The increasing number of FDA approvals for gene therapies targeting rare and genetic diseases has validated the clinical potential of these platforms, encouraging investment and R&D. For instance, in December 2023[, CRISPR-based therapies, like Exagamglogene autotemcel (Casgevy), received FDA approval for sickle cell disease and beta-thalassemia, marking a significant milestone in gene therapy. These breakthroughs are pushing the field forward, enabling more efficient technology for various genetic disorders.
The rising prevalence of genetic disorders and chronic diseases worldwide, is fueling demand for gene therapies that target disease at the molecular level. Conditions such as cystic fibrosis, hemophilia, spinal muscular atrophy, and various cancers are increasingly treated with gene therapy approaches that offer potentially curative outcomes. The World Health Organization (WHO) in 2024 projected a sharp increase in cancer cases globally, with over 35 million new cases expected by 2050, up 77% from 2022. This growing patient pool creates urgent demand for advanced treatments, driving investment and innovation in gene therapy technologies to address unmet medical needs.
Moreover, regulatory support for innovative therapies is driving market growth. Regulatory agencies, including the FDA and the European Medicines Agency (EMA), have streamlined approval processes for gene therapies, recognizing their transformative potential. In addition, regulatory incentives such as fast-track designations and orphan drug status further support the development of gene therapies. These measures help reduce development timelines and encourage the introduction of new treatments to address unmet medical needs.

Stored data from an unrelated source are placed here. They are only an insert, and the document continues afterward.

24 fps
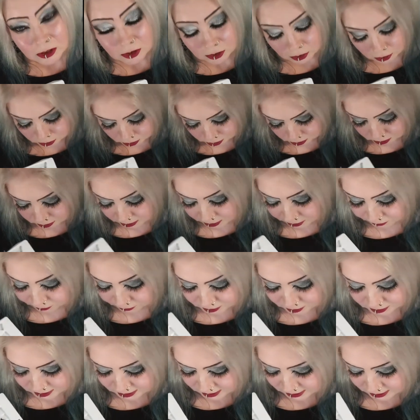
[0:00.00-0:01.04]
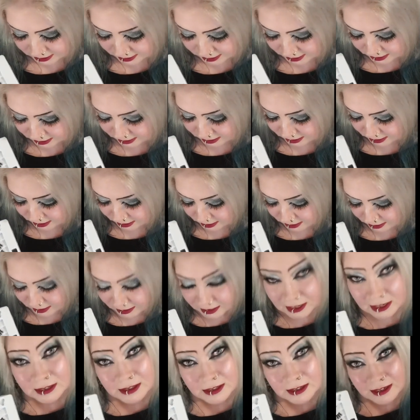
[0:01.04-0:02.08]
So if you see that
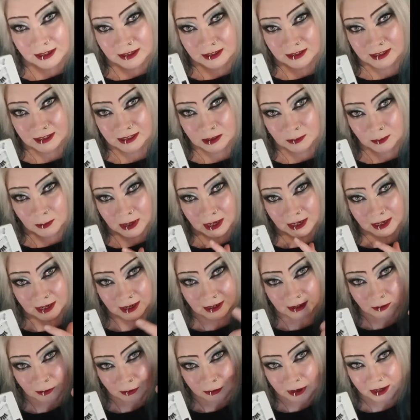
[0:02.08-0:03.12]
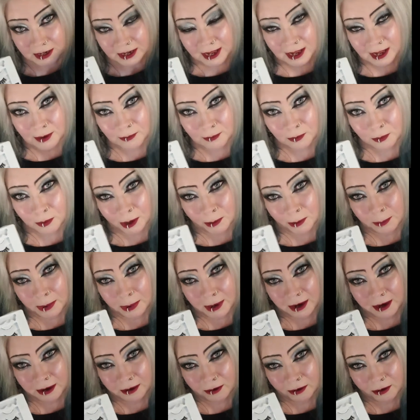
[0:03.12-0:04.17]
I got this many and I already have
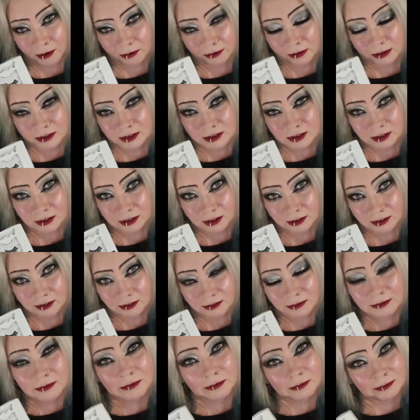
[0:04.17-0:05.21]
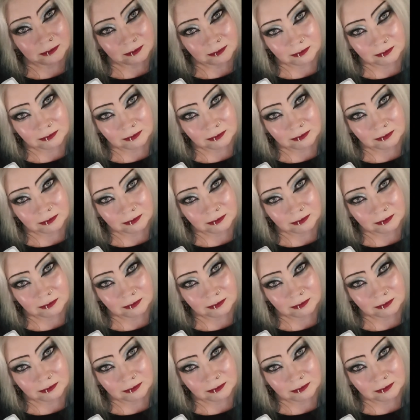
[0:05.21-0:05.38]
one pair on, so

The COVID-19 pandemic significantly impacted the market, disrupting clinical trials, manufacturing, and supply chains. The increased demand for raw materials for COVID-19 vaccine production caused shortages, affecting the availability of essential components for gene therapy manufacturing. Despite these challenges, the pandemic also spurred innovation, with some gene therapy developers adapting their efforts toward COVID-19-related therapeutics and vaccines, highlighting the resilience and potential of the gene therapy sector.